Use of evolutionary limitations of HIV-1 multidrug resistance to optimize therapy

Abstract

Wild-type reverse transcriptase has evolved for the survival of human immunodeficiency virus type 1 (HIV-1) by natural selection. In contrast, therapy relying on inhibitors of reverse transcriptase by nucleosides like zidovudine (AZT) or dideoxyinosine (ddI), and by non-nucleosides like pyridinones or nevirapine, may exert different selection pressures on this enzyme. Therefore the acquisition of resistance to reverse transcriptase inhibitors by selection of mutations in the pol gene may require compromises in enzyme function that affect viral replication. As single mutations are unlikely to confer broad resistance when combinations of reverse transcriptase inhibitors are used, multiple mutations may occur that result in further compromises. Certain drug combinations may prevent the co-existence of adequate reverse transcription function and multi-drug resistance (MDR). Unlike bacterial or eukaryotic drug resistance, retroviral drug resistance is conferred only by mutations in its own genome and is limited by genome size.

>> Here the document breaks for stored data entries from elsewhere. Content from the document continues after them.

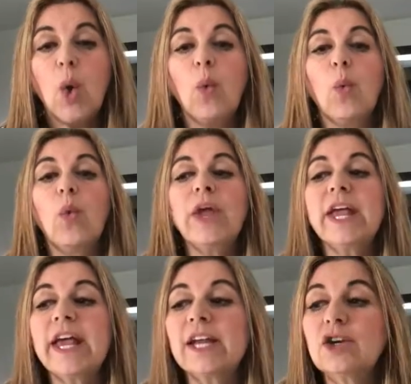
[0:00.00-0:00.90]
We
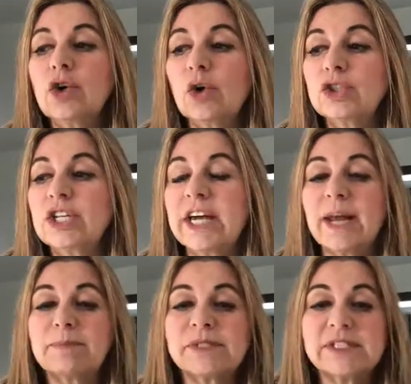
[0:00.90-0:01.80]
cannot get
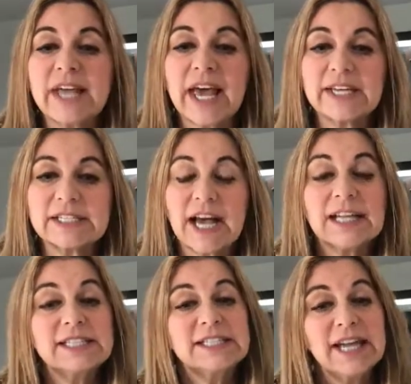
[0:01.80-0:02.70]
upset
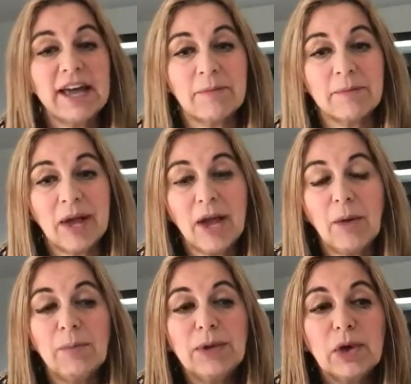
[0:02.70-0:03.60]
at them
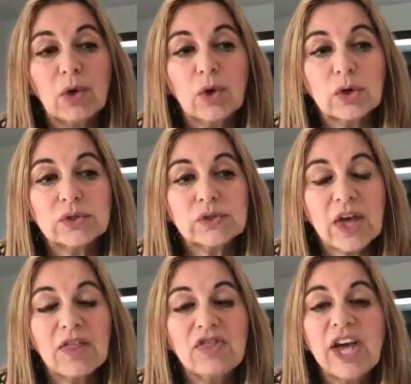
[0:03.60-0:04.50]
because
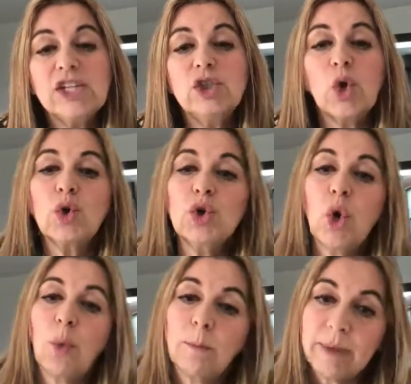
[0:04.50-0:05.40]
they don't
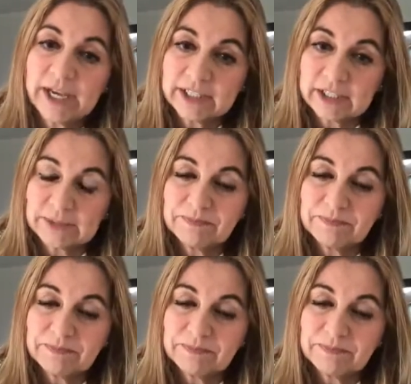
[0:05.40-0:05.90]
know better.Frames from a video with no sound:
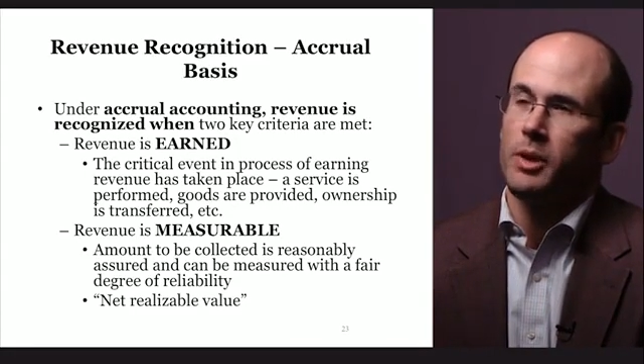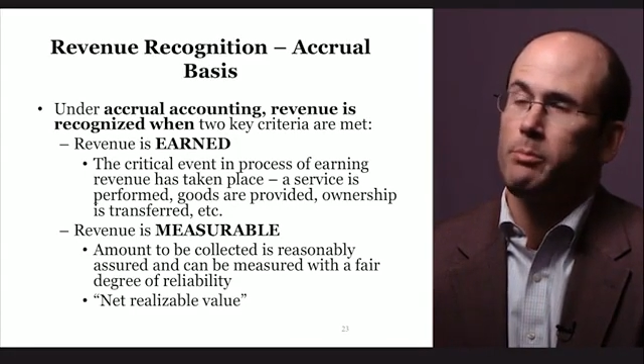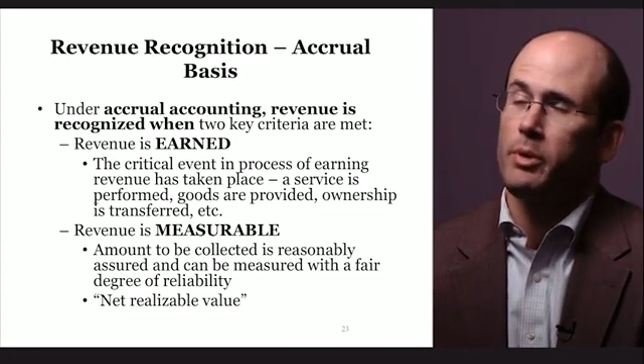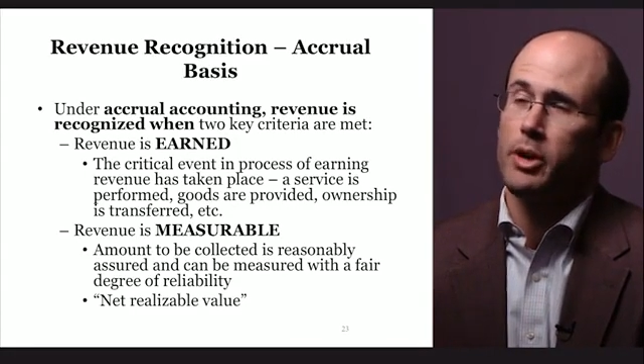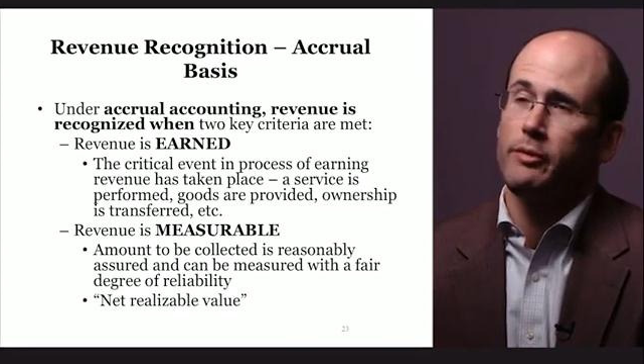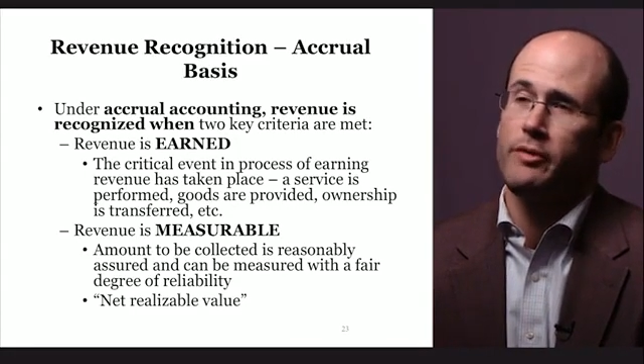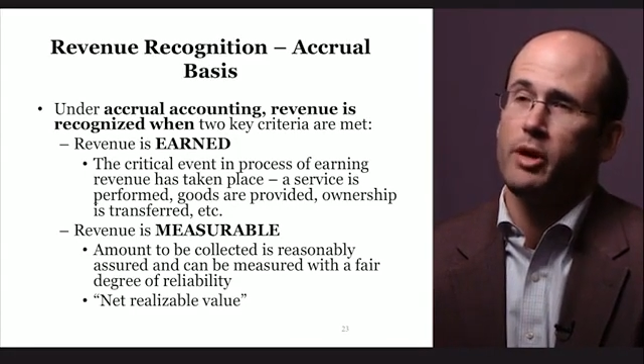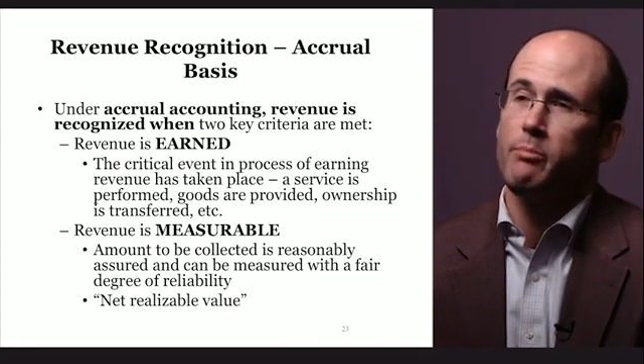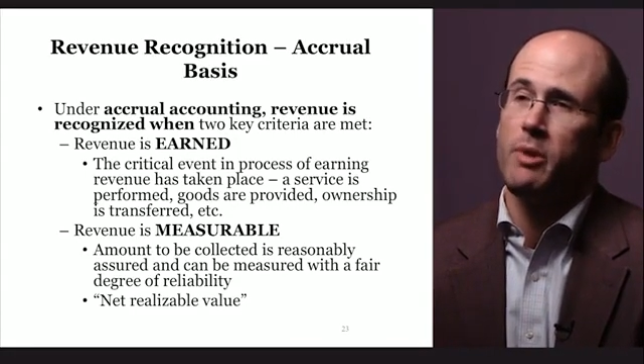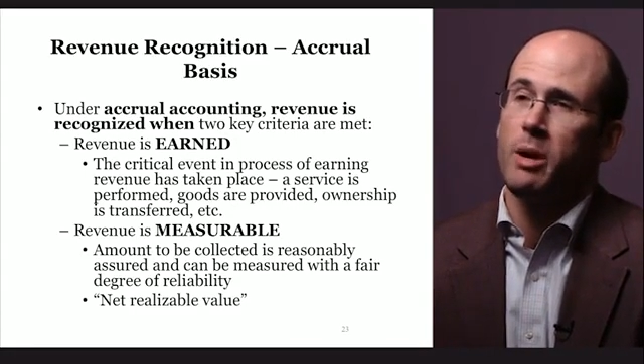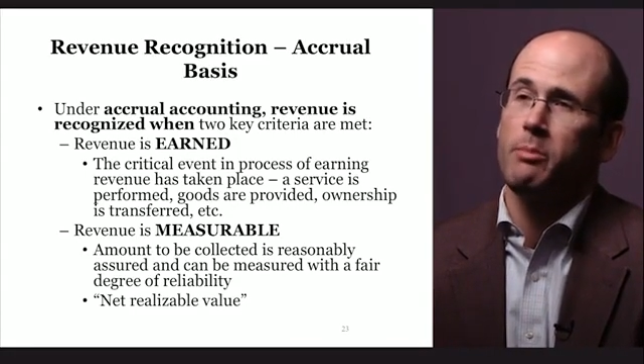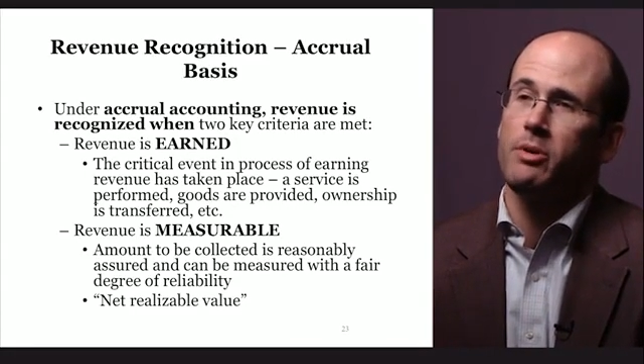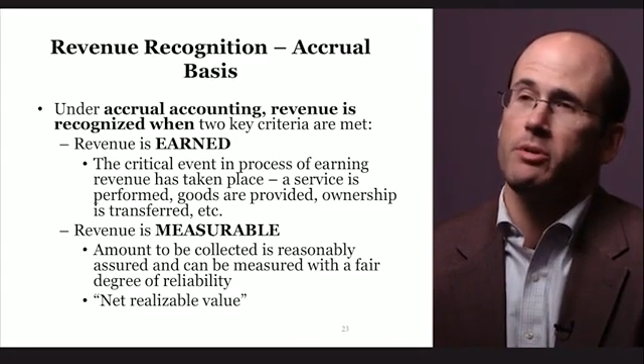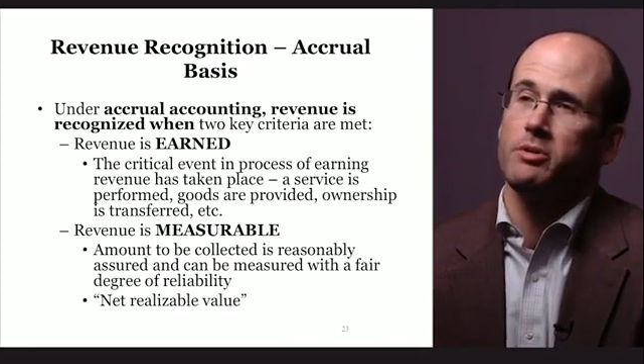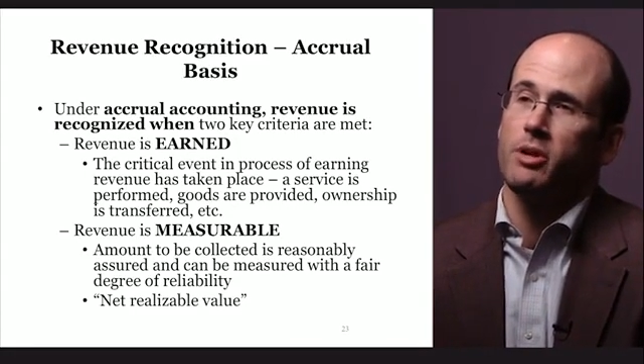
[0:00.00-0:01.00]
But if your
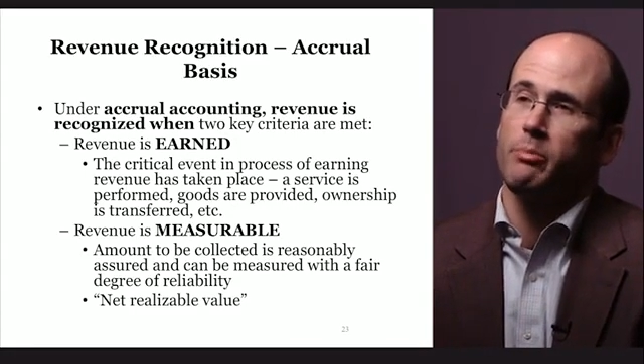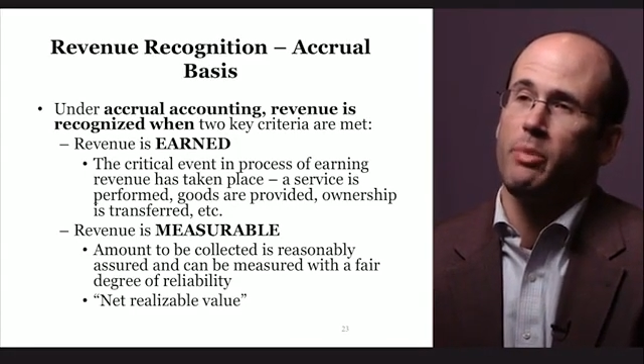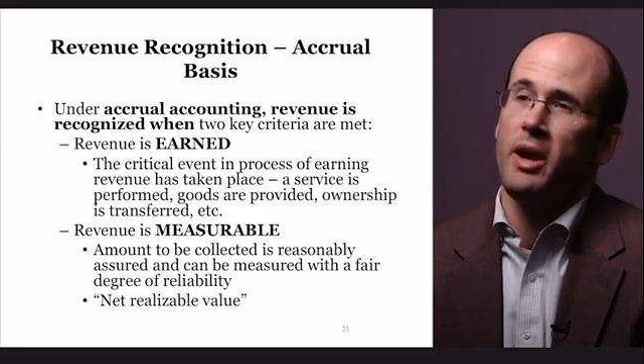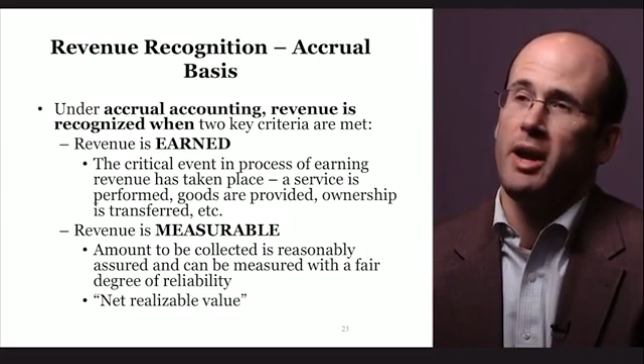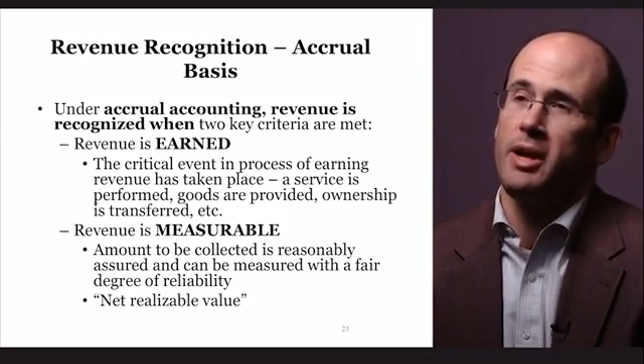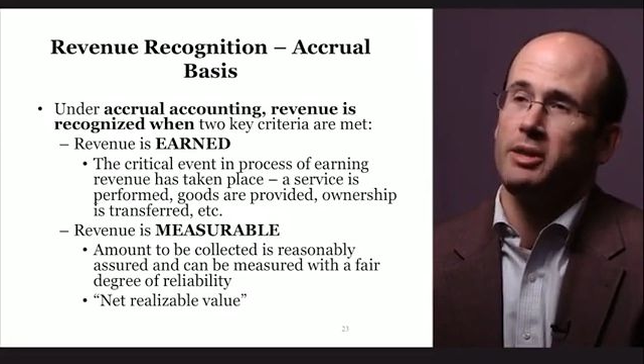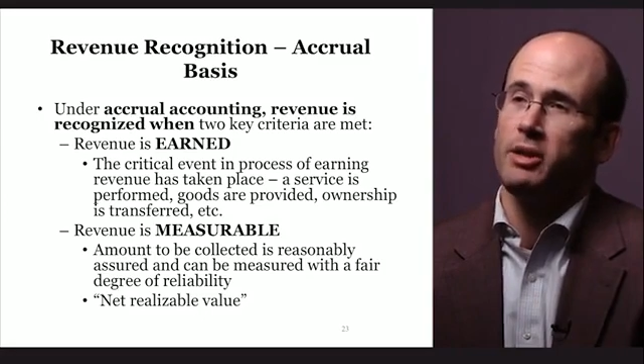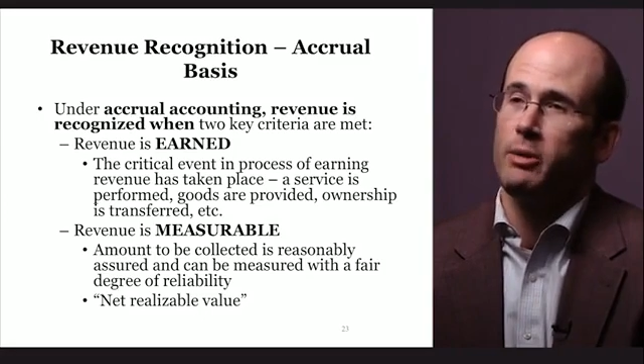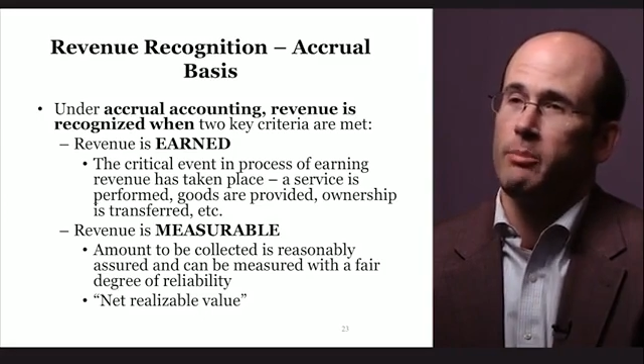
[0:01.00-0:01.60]
members are paying their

Combining drugs directed against the same essential viral protein may thus prevent HIV-1 MDR, whereas the conventional approach of targeting different HIV-1 proteins for combination therapy may not, because genomes with resistance mutations in different HIV-1 genes might recombine to develop MDR. Here we show that several mutations in the HIV-1 reverse transcriptase gene that confer resistance to inhibitors of this enzyme can attenuate viral replication. We tested whether combinations of mutations giving rise to single-agent resistance might further compromise or even abolish viral replication, and if multidrug-resistant viruses could be constructed. Certain combinations of mutations conferring resistance to AZT, ddI and pyridinone are incompatible with viral replication. These results indicate that evolutionary limitations exist to restrict development of MDR. Furthermore, a therapeutic strategy exploiting these limitations by using selected multidrug regimens directed against the same target may prevent development of MDR. This approach, which we call convergent combination therapy, eliminated HIV-1 replication and virus breakthrough in vitro, and may be applicable to other viral targets. Moreover, elimination of reverse transcription by convergent combination therapy may also limit MDR.